5. “Cultivate pervasive innovation” —Green Giants instill respect for innovation in their company cultures.

What sets a Green Giant apart from its mundane rivals is purpose, not profit. A purpose-based company works to make the world a better place, elevate the human experience and safeguard the environment. Purpose-based companies consistently outstrip profit-focused competitors for three reasons: Clarity of purpose gives them focus and direction; employees are more likely to stay with Green Giant companies, and customers stay loyal to a brand with a social mission. As the book concludes, “When quality and price are equal, the most important factor influencing brand choice is purpose, outpacing design and innovation and brand loyalty.”

Green Giants integrate social purpose into all areas of their business, in terms of corporate strategy, organization, governance, cost and incentives.

In embracing responsibility and transparency, Green Giants exemplify the initiative to enter a new behavioral contract with the public, on the assumption that “If you are making a product, you’re at least partly responsible for it, from sourcing all the way through to end-of-life.”

This elevation of “greenness” as an article of faith is inspiring, though the whole faith is still predicated on consumption.

It is very well for companies to go for green in the rare condition where corporate profitability and social responsibility align. But this championing of transforming technologies or ideas is a luxury only a few big players can afford. Cut-throat market competition more often instills cynicism in corporate actors. Are the Green Giants really what they claim to be, or have they given themselves a coat of green paint as a marketing stunt?

Making a profound and lasting sustainable future will hinge more on the choices of individuals and governments.

Individuals can enforce fundamental change if they refrain from consuming unnecessary products, and governments can send strong signal if they decouple green policies from debates about growth.

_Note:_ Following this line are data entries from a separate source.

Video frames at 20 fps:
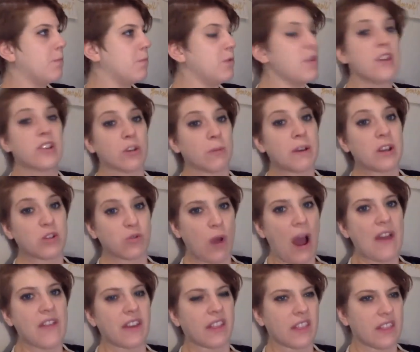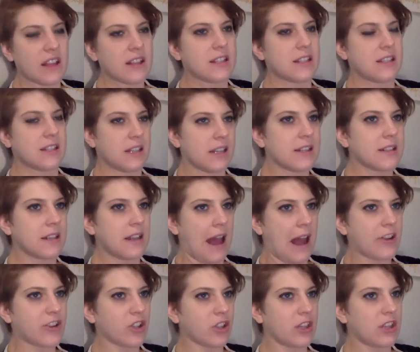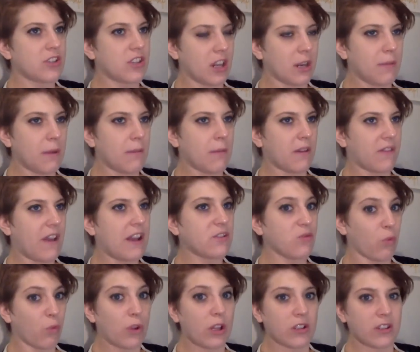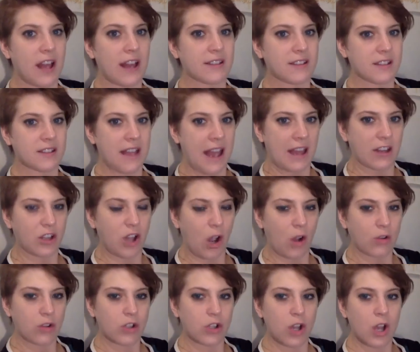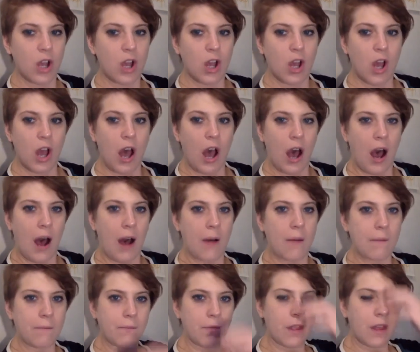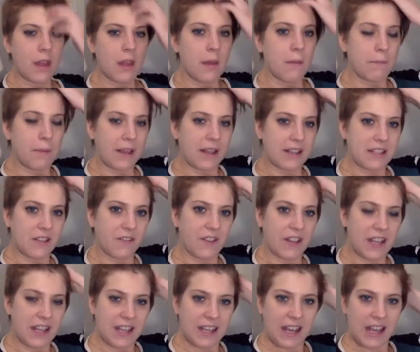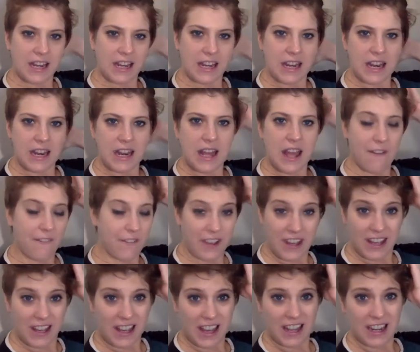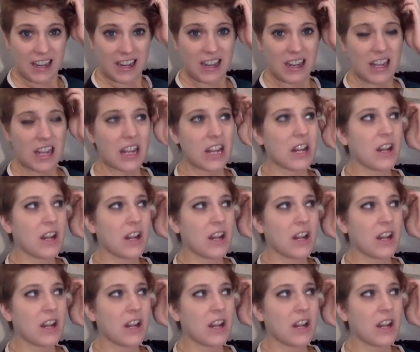This will be I think this season actually is going to be McVay's real test as a head coach, because if he can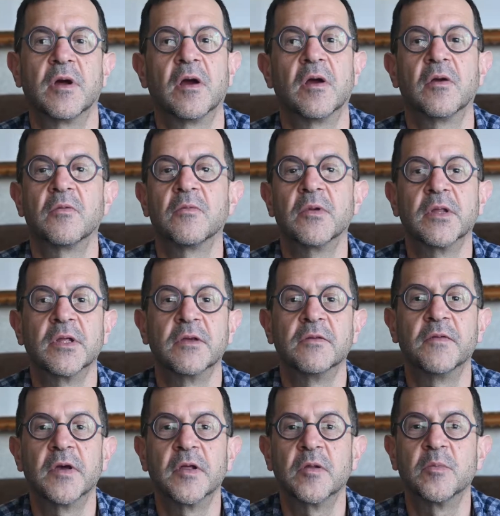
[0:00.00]
aren't really
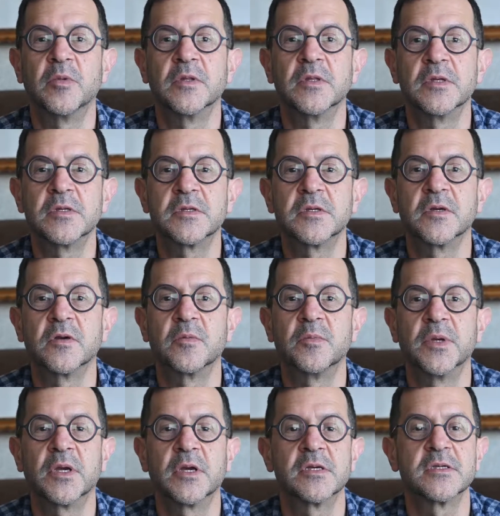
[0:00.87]
available this year
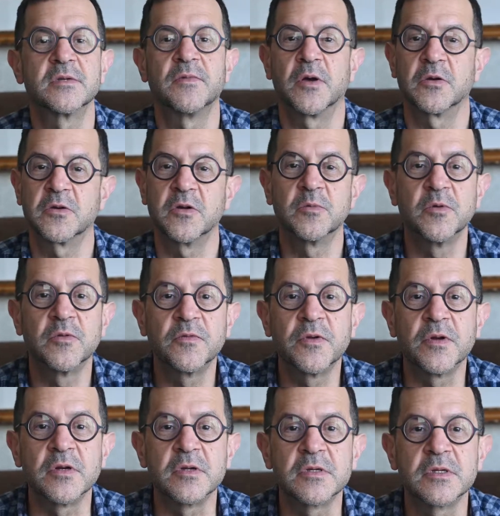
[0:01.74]
because of October
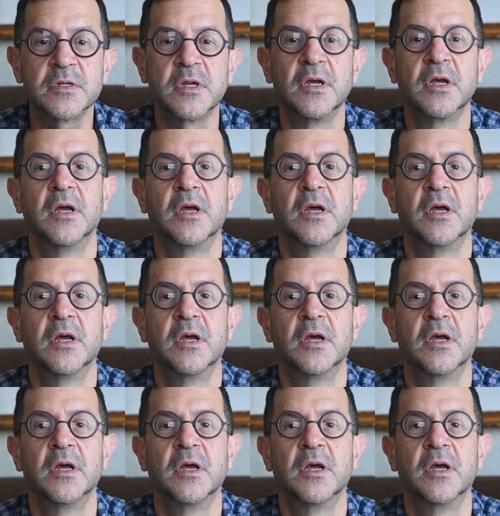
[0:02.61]
1st.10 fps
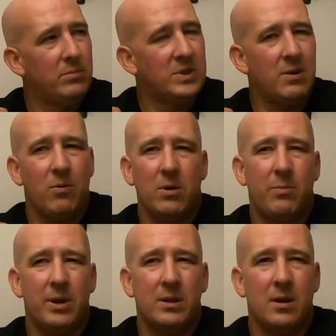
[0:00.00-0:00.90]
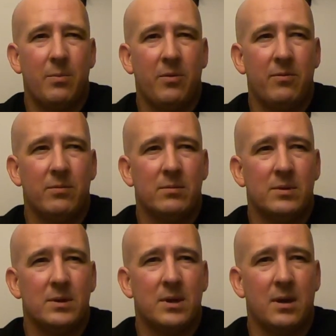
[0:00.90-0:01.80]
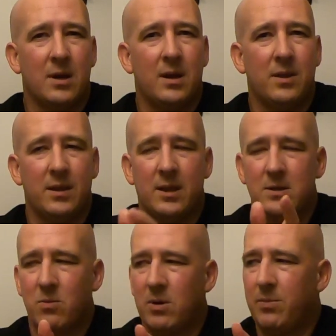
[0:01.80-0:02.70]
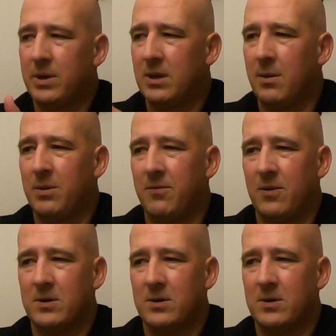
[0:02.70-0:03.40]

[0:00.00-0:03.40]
Is that where you picked it up? Okay, I think that's where you picked it up in the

As pointed out in “Trendy talk about ‘green economy’ misses need for more assertive government action” (July 12, Shanghai Daily), relying on corporate actors in the “green” economy and market mechanisms to lead us into a more sustainable future fails to recognize the depth of the transformation that is required. “Instead of rethinking our economies with a view to adapting their functioning to environmental limits and imperatives, today’s green economy seeks to redefine nature, in order to adapt it to existing economic systems,” according to its writers.

This led to a host of fancy market-based mechanisms like carbon metrics. “None of this prevents the destruction of nature; it simply reorganizes that destruction along market lines,” the article concludes.

As green ideas and innovations are obviously neither automatic nor inevitable for all players, they can be truly transforming when sustainability is viewed as a political priority, for only strong political will can overcome entrenched economic interests.